In public remarks during a meeting with representatives of the Gambian media in March, President Yahya Jammeh suggested he had knowledge of missing journalist "Chief" Ebrima Manneh's fate.
(CPJ/IFEX) – New York, July 6, 2011 – Gambian President Yahya Jammeh must clarify his March 16 comments suggesting that detained journalist “Chief” Ebrima Manneh has died, the Committee to Protect Journalists said today. CPJ’s call comes ahead of the fifth anniversary of the July 7, 2006 arrest of Manneh, who disappeared after being taken into government custody.
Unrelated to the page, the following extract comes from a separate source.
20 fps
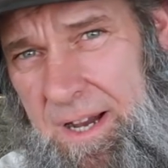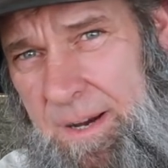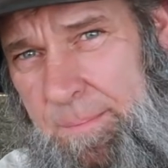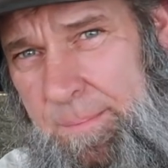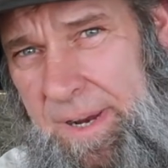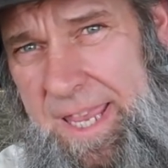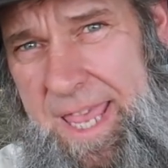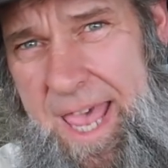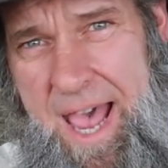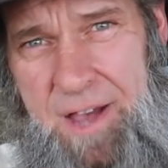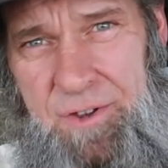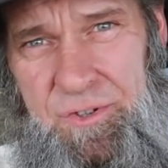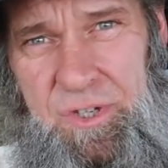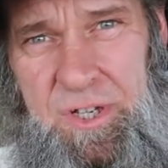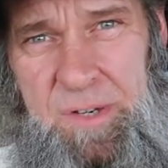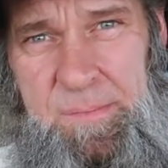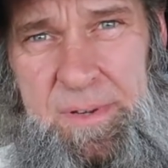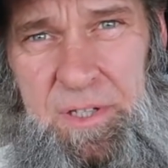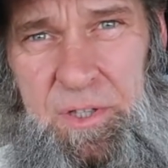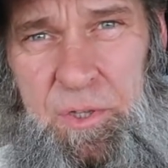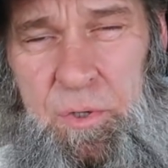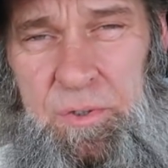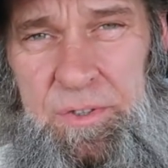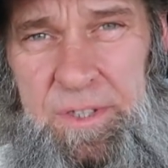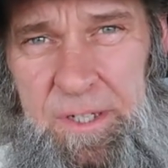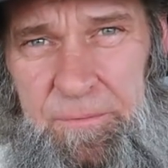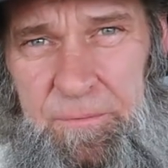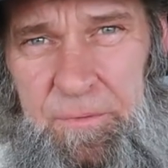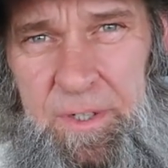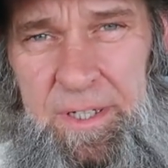Um, a cow's going to be a little
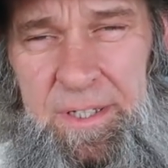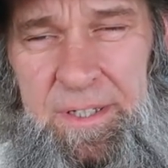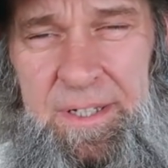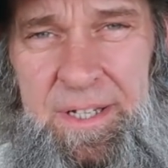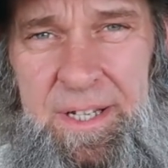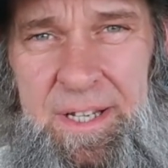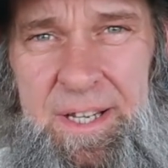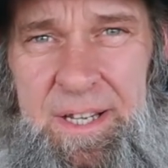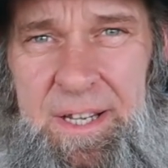different.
Gambian National Police spokesman Yorro Mballow told CPJ today that police have no information about Manneh, whose arrest by plainclothes agents of the National Intelligence Agency in the newsroom of the pro-government Daily Observer was witnessed by several colleagues. Despite a handful of reported sightings of Manneh in government custody, and a ruling by the Court of Justice of the Economic Community of West African States calling for Manneh’s release, the Jammeh administration has typically denied knowledge of the case.
On March 16, however, in public remarks during a meeting with representatives of the Gambian media, Jammeh suggested he had knowledge of Manneh’s fate. “Let me make it very clear that the government has nothing to do with the death of Chief Manneh,” he said. An unnamed police source quoted by Agence France-Presse in 2009 also suggested Manneh had died in prison.
“The official silence on this case is cynically cruel,” said Mohamed Keita, CPJ’s Africa advocacy coordinator. “President Jammeh owes the Manneh family an explanation.”